Reputation: 919
I have IoT system where devices send data that doesn't strictly adhere to any specific schema, but there is always "telemetry" object.
{
"deviceId": "SimulatedDevice",
"telemetry":
{
"temperature": 23.34,
"status":
{
"health": "ok"
}
}
}
Telemetry data gets flattened into simple key-value dictionary.
{
"temperature": 23.34,
"status.health": "ok"
}
The key is always string. The value is always string, numeric, boolean or null.
Question
What would be the best approach to store this sort of data?
Option 1
Use JSONB/JSON for value. You can store anything in value as long as it is valid JSON.
CREATE TABLE telemetry
(
time TIMESTAMPTZ NOT NULL,
deviceId TEXT NOT NULL,
key TEXT NOT NULL,
value JSONB
)
Option 2
Create field for every possible value type. If value is Numeric, I insert it into value_numeric column and make other columns NULL. If the value is NULL, then all columns are NULL.
CREATE TABLE telemetry
(
time TIMESTAMPTZ NOT NULL,
deviceId TEXT NOT NULL,
key TEXT NOT NULL,
value_string TEXT,
value_numeric NUMERIC,
value_boolean BOOLEAN
)
IoT data can grow very large, potentially hundreds of millions of rows. Which option, in long run, would yield the best performance?
-- Option 1
SELECT * FROM telemetry
WHERE time >= '...' AND time < '...' AND deviceId = '...' AND value > '75'
-- Option 2
SELECT * FROM telemetry
WHERE time >= '...' AND time < '...' AND deviceId = '...' AND value_numeric > 75
I imagine using JSONB/JSON column (option 1) adds more overhead, but maybe it is very negligible? Are there any general guidelines related to what I am trying to achieve?
Upvotes: 1
Views: 153
Reputation: 6104
I wrote a best practices blog post about it a while ago. It explains the two formats you presented (narrow and medium, as well as wide), and gives pros and cons accordingly.
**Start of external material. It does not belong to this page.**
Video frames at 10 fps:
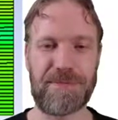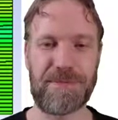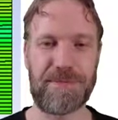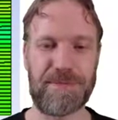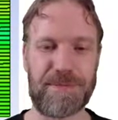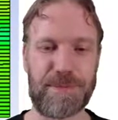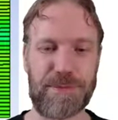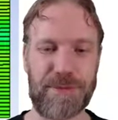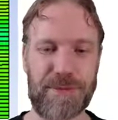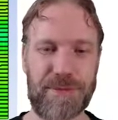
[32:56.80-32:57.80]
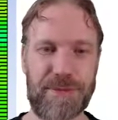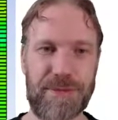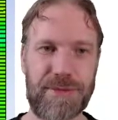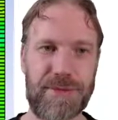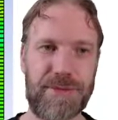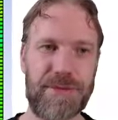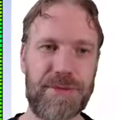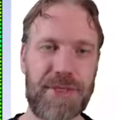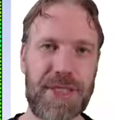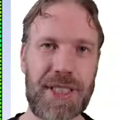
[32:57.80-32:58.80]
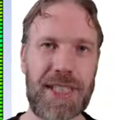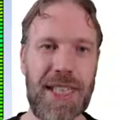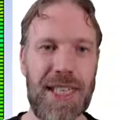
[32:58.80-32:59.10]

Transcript: No one is speaking in this clip.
I think you might find that interesting: https://www.timescale.com/blog/best-practices-for-time-series-data-modeling-narrow-medium-or-wide-table-layout-2/
Pure JSONB may bite you eventually due to the additional overhead of parsing / extracting the value, and when you add compression into the game, you need to make sure that all deciding factors (when selecting) are indexed, so you only decompress / read the JSONB column when really necessary.
I hope this helps :)
Upvotes: 2